Programmes aimed at increasing employment levels amongst women who have migrated to Denmark will receive a big boost over the next four years. The government announced plans to allocate 140m kroner to related projects.

“It is absolutely crucial that we get more non-Western women working. Employment amongst refugees and immigrants is improving in general, but women are still some way behind – including those that have been in the country for many years,” immigration minister Inger Støjberg said in a press statement.

“That means that many of those women are without work and knowledge of the norms and values of Danish society, and are in practice isolated from Danish society,” Støjberg added.

As reported by The Local, the term ‘non-Western’ (ikkevestlige) is used by national database Statistics Denmark and encompasses nationals of all countries other than those in the EU plus Andorra, Australia, Canada, Iceland, Liechtenstein, Monaco, New Zealand, Norway, San Marino, Switzerland and the United States.

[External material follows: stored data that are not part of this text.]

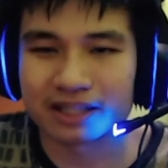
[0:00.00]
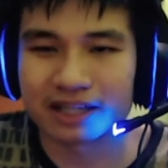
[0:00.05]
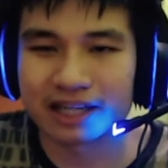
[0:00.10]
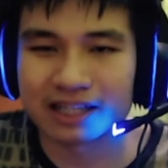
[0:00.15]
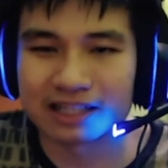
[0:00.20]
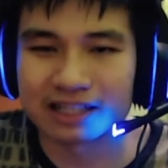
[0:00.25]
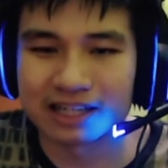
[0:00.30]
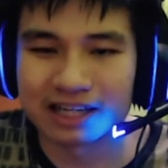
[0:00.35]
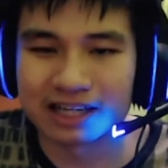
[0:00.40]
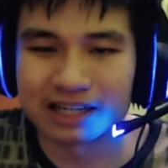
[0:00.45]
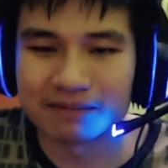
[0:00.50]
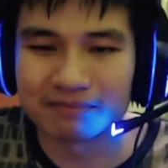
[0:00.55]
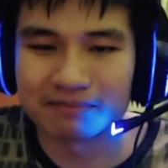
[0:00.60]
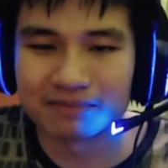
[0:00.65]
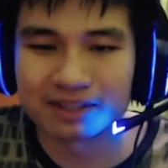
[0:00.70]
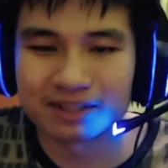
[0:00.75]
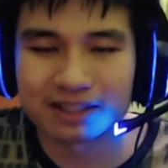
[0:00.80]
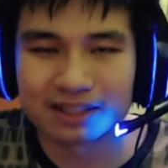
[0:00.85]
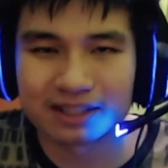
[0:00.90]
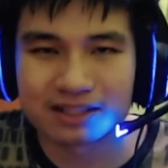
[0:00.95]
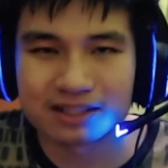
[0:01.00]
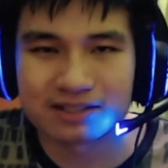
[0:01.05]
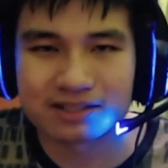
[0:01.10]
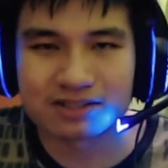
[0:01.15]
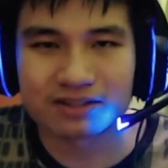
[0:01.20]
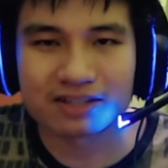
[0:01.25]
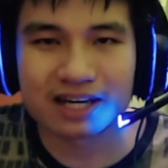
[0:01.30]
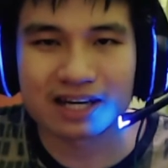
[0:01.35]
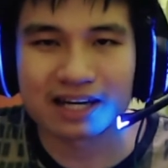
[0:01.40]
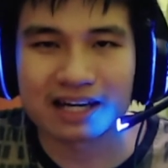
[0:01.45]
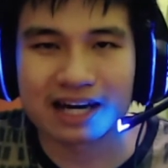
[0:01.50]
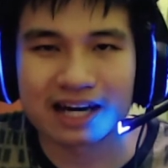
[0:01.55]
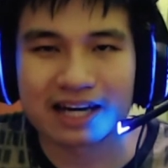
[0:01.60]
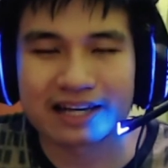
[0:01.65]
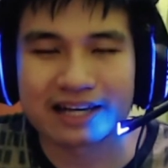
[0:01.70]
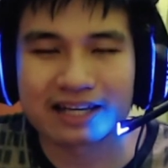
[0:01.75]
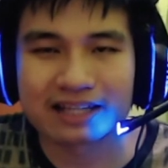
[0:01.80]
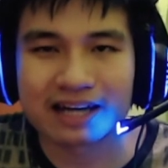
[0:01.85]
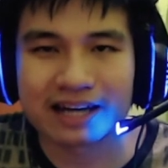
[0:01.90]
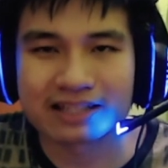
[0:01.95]
And um, so yeah,
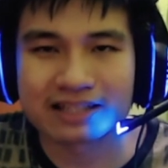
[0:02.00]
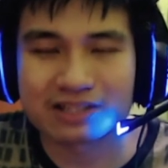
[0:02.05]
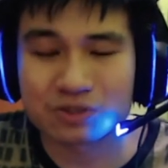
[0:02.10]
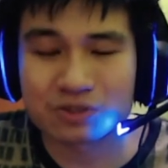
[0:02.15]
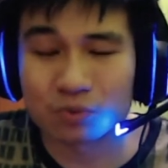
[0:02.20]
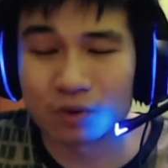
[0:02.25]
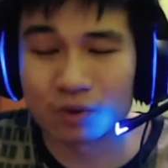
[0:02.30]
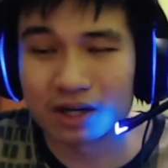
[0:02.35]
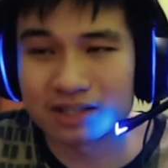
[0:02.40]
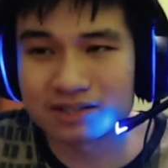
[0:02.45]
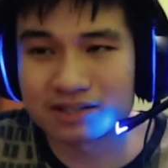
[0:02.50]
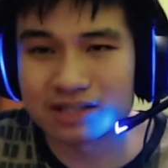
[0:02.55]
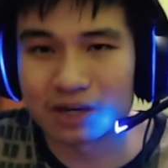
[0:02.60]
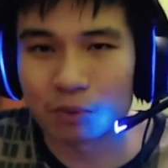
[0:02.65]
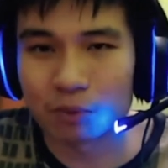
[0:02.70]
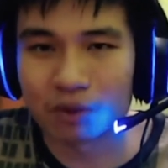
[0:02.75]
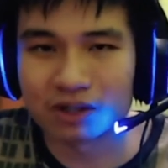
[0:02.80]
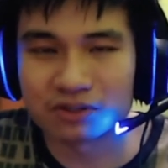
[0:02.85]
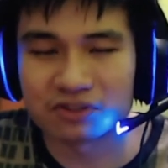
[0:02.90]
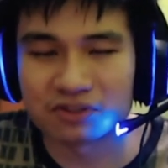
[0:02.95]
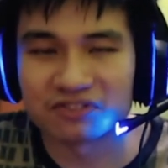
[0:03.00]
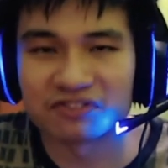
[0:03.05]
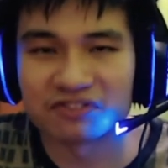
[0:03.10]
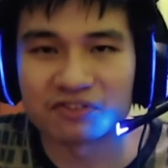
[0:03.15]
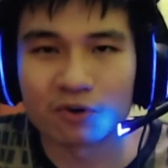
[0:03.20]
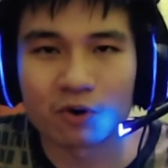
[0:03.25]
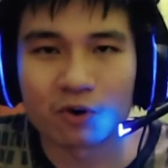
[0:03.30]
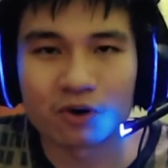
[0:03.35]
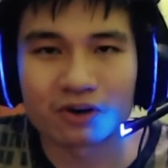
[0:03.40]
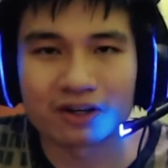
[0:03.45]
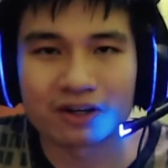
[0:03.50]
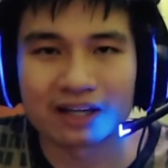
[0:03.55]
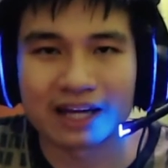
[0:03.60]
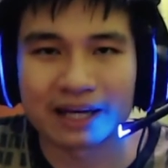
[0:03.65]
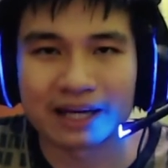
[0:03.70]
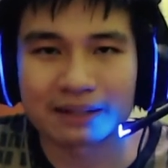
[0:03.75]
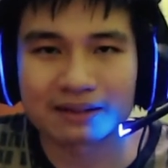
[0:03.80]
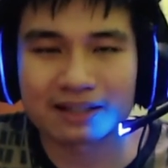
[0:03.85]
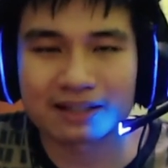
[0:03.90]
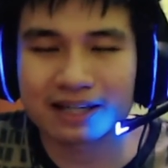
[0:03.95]
I, I just watched Dare one to four,
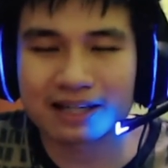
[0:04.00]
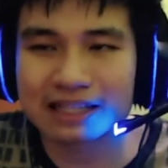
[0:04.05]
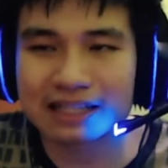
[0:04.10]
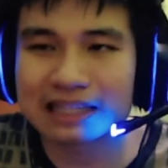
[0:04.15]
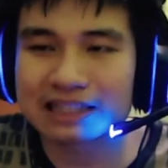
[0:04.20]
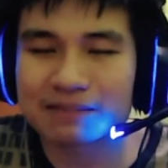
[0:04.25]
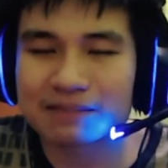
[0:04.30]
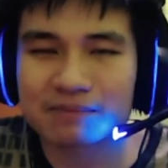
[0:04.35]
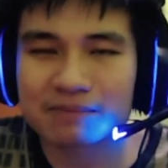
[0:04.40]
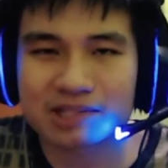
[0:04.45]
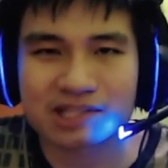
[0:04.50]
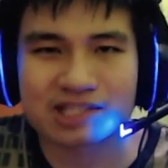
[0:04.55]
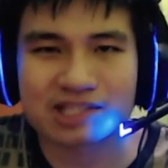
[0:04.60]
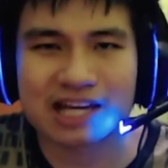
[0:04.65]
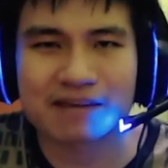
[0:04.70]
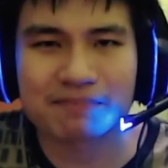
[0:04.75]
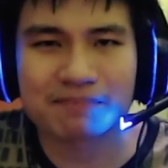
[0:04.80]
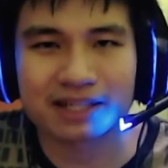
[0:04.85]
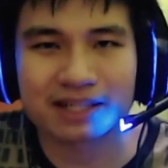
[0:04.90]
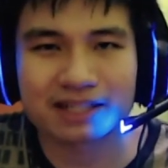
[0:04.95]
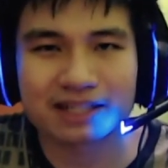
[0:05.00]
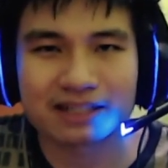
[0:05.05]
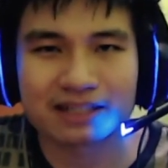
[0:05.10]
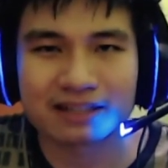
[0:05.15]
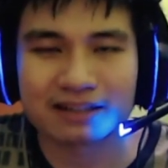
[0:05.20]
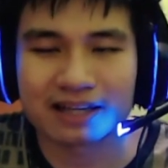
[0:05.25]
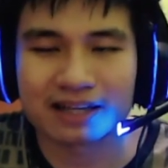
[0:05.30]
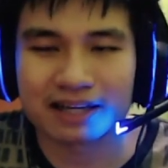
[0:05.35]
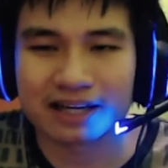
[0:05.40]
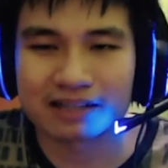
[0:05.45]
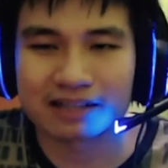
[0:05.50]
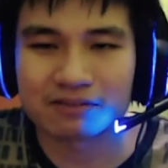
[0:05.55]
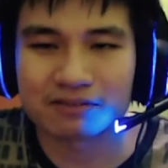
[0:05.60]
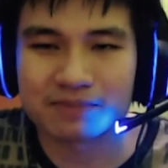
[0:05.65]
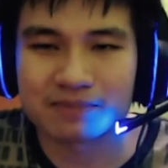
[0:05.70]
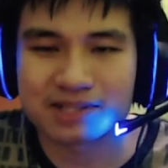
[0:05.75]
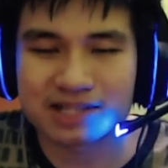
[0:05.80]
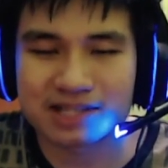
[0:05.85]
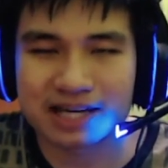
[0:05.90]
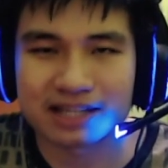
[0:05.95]
like, again, nothing much is happening, like, I don't
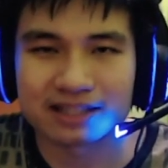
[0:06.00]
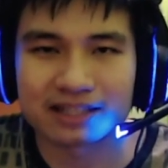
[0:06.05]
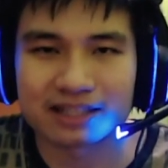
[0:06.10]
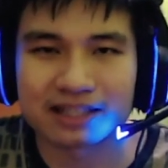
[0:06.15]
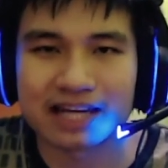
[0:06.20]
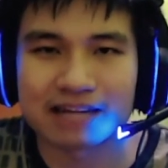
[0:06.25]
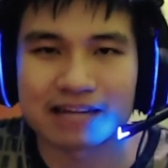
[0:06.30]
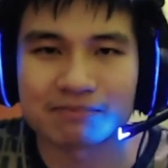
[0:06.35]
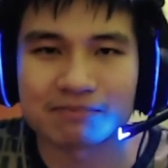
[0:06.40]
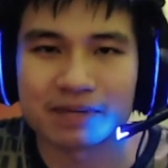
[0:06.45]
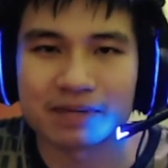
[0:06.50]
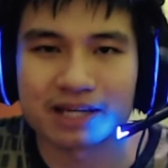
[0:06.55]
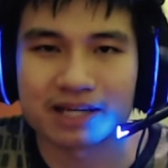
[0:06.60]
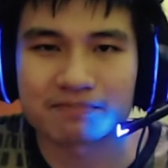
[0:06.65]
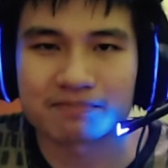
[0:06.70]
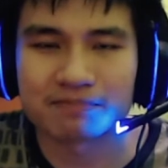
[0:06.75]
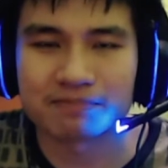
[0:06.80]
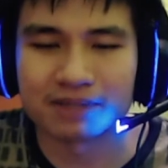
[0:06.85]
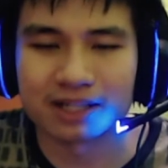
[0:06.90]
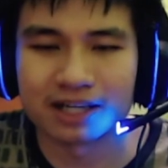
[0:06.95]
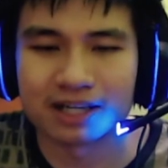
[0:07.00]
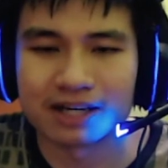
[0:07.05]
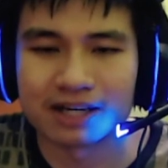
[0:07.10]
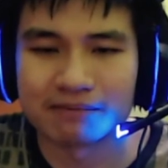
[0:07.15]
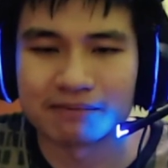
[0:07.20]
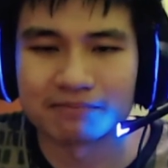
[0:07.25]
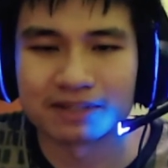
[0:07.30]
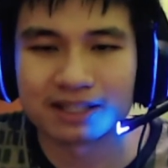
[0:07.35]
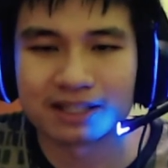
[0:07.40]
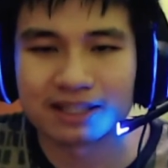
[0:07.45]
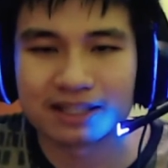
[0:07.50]
miss anything that big, but, um,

According to ministry figures, 47% of working-age women from non-Western countries are currently unemployed. For Danish women, that figure is 74%.

Up to 80,000 female immigrants and female children of immigrants are currently not in work, according to the government.

“That is why the government is now allocating 140m kroner in an effort in which we, along with municipalities, can help women to find work, so they can learn Danish and contribute to society on an equal footing with everyone else,” Støjberg said.